> [Task details] Copy each line below that has "frames".

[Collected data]
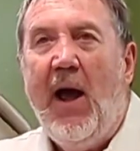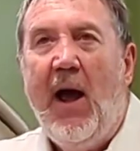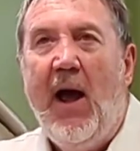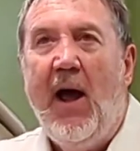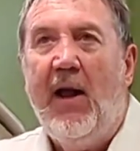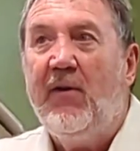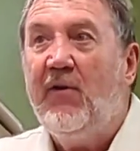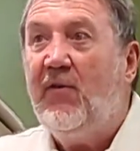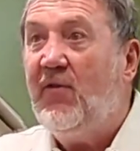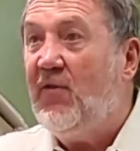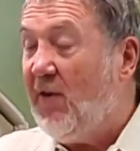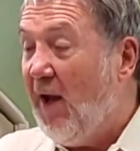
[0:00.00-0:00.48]

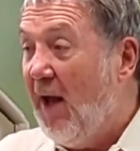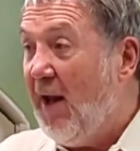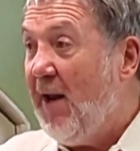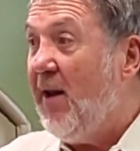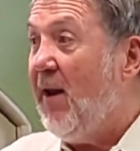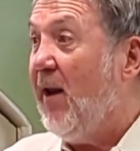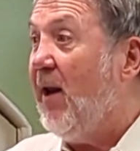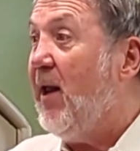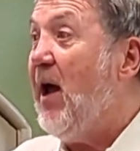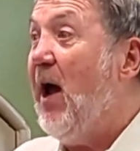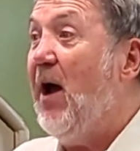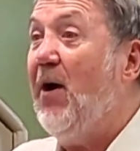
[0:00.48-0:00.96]
and
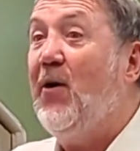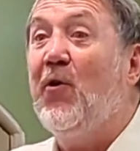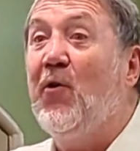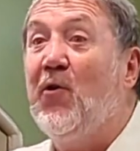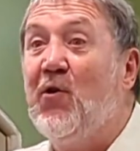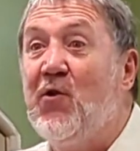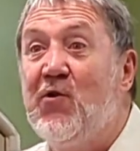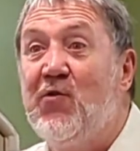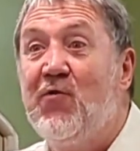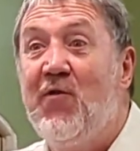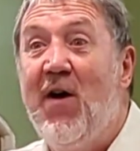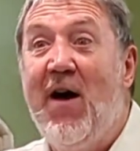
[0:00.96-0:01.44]
suddenly I
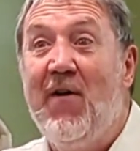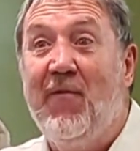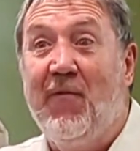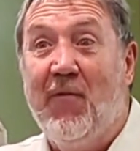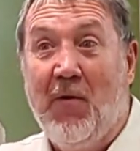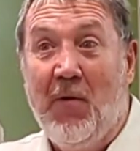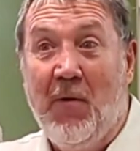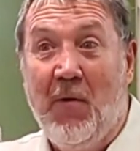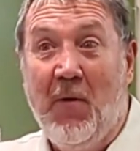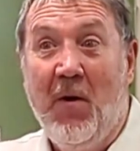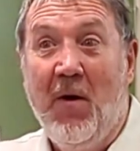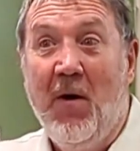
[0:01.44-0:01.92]
couldn't
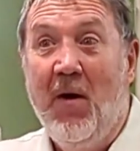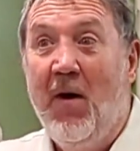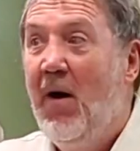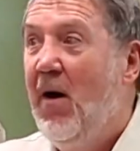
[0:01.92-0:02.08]
travel.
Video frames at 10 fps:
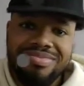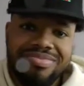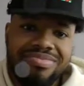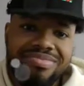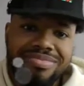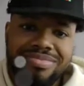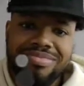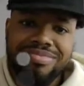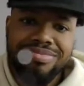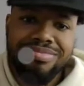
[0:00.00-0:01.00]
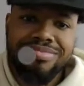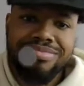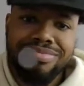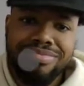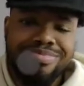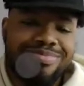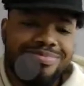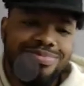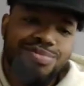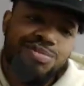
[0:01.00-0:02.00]
Let me tell you something about my
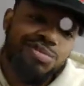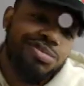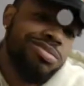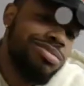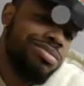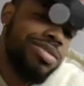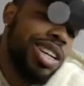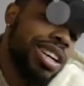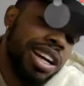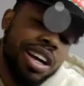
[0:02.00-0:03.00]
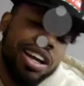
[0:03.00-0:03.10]
ops. Without them done, they pop.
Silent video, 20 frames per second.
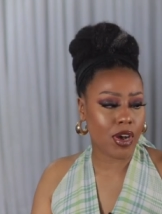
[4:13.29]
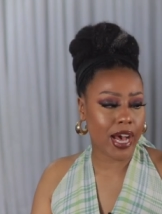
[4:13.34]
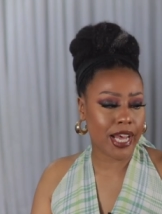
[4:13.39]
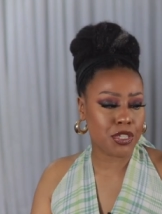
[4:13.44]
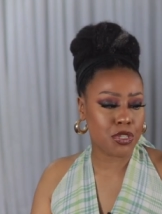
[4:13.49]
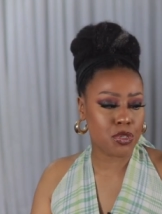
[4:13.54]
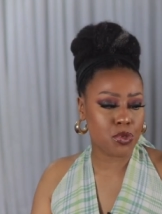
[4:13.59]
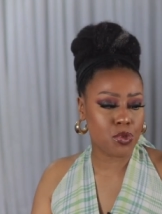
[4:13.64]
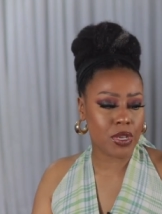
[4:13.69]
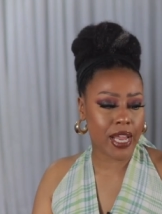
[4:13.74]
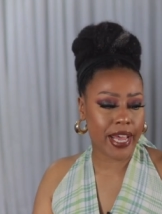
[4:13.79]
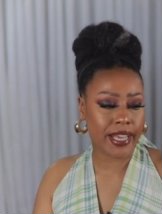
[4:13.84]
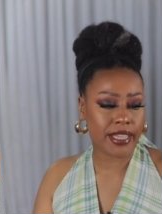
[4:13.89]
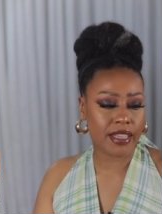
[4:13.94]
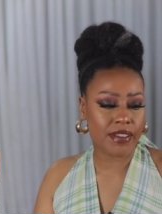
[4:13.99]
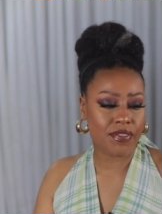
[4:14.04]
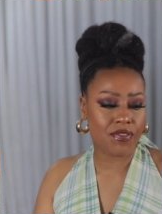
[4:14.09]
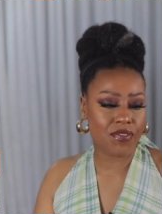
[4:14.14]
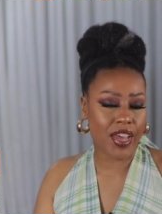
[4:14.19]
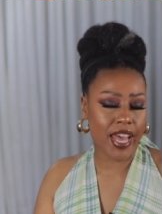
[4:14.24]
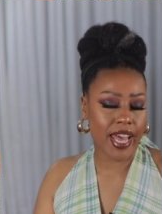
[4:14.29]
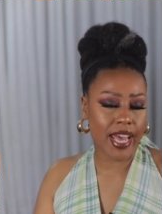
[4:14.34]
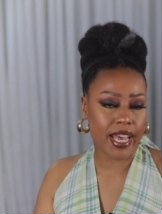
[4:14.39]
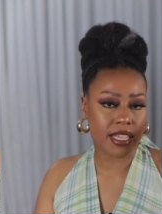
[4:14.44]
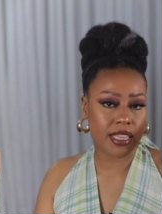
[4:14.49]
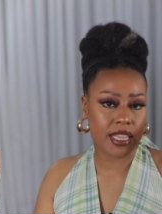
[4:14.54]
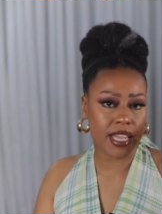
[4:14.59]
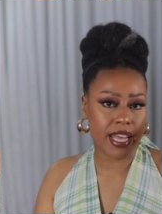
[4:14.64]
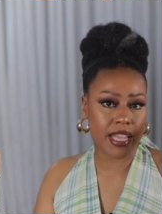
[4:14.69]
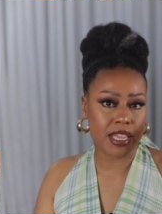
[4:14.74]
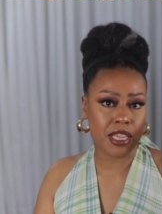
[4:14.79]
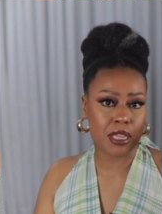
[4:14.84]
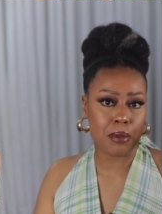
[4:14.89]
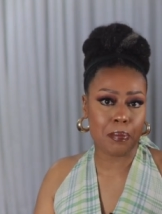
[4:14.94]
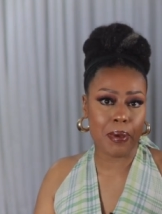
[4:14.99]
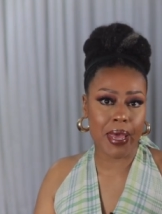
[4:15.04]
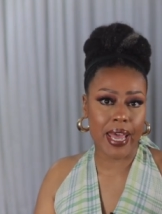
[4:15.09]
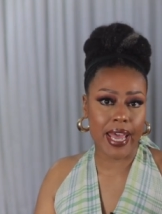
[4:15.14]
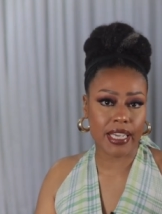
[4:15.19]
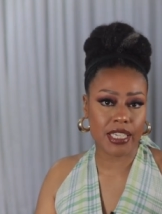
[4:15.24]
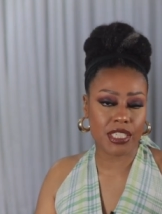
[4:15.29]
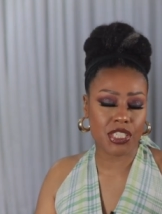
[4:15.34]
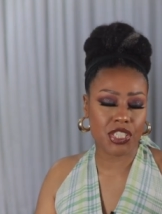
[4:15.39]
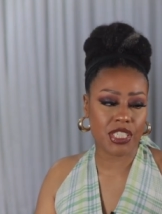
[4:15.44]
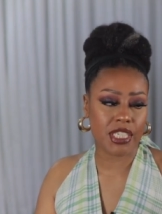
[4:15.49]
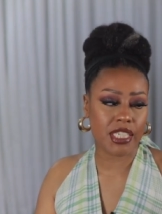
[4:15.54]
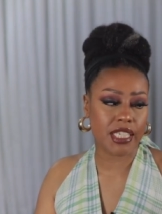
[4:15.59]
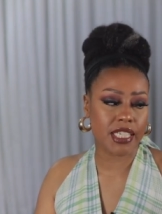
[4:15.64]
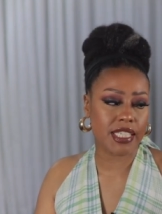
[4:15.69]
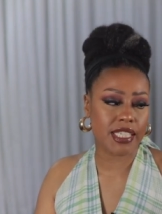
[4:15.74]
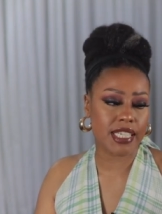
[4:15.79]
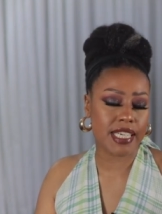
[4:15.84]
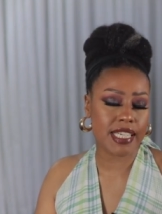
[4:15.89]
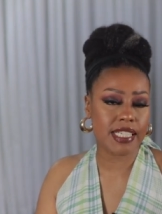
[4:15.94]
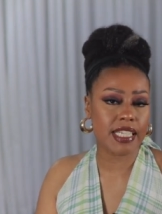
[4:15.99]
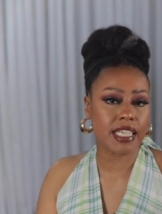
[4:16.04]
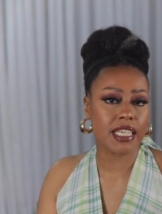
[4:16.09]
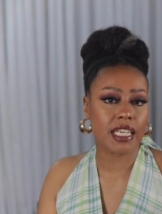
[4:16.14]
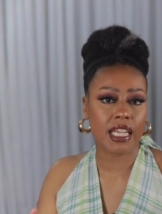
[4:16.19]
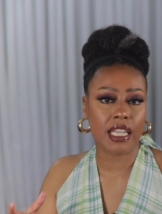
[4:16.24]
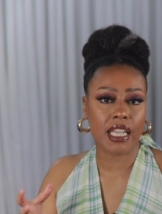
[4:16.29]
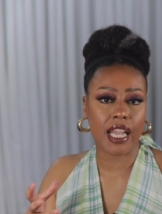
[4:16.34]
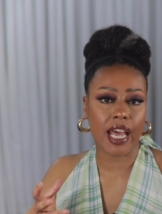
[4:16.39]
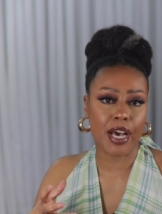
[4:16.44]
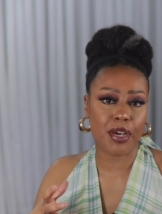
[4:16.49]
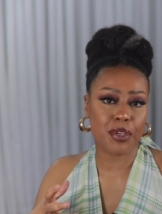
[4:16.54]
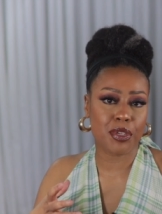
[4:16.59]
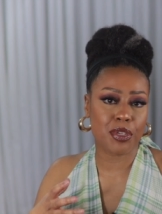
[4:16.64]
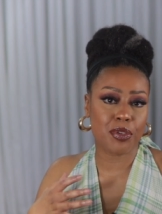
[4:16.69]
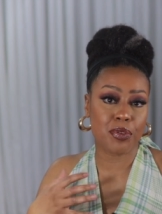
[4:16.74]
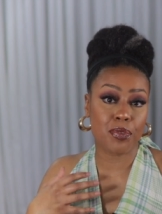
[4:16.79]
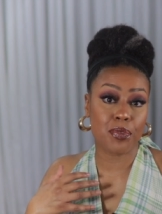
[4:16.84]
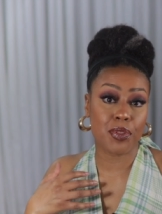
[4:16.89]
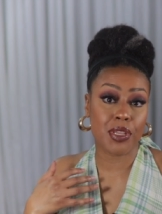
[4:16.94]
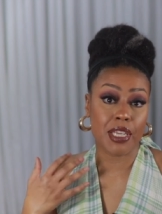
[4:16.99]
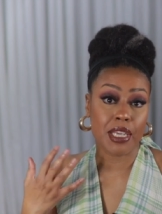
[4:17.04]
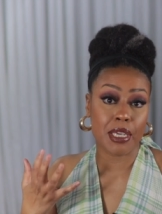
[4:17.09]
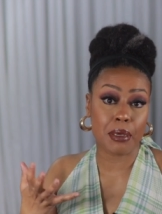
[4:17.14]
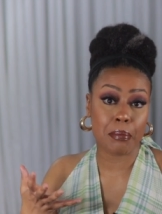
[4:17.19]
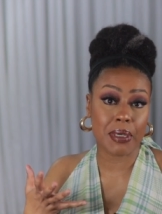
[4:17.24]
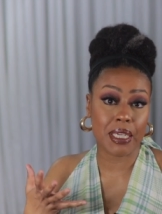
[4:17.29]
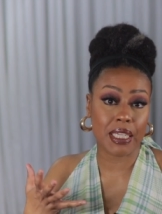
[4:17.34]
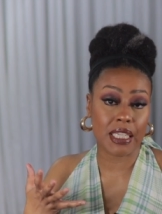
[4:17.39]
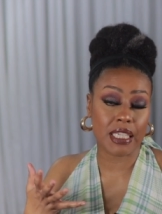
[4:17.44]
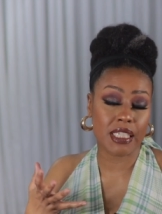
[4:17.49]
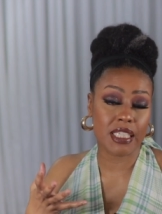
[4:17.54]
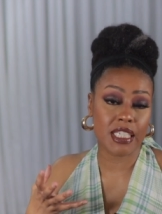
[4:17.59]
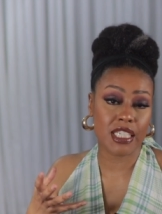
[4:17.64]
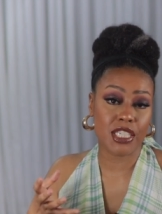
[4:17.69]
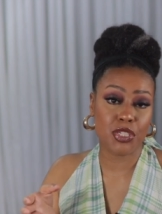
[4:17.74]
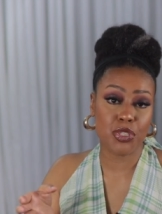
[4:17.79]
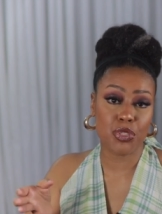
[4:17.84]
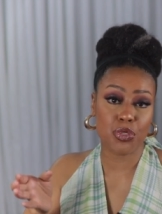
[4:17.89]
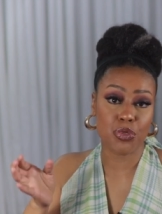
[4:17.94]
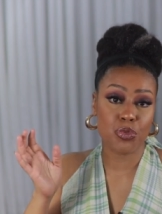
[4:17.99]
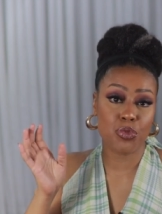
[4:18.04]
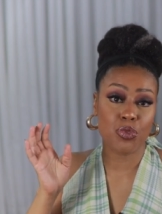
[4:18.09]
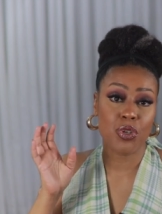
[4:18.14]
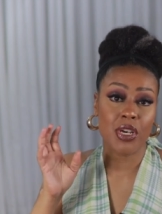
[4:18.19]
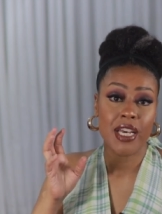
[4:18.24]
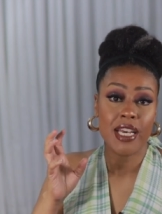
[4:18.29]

I do like the fact that the packaging doesn't allow you the ability to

> [Result of this task]
Video frames at 10 fps:
Silent video, 20 frames per second.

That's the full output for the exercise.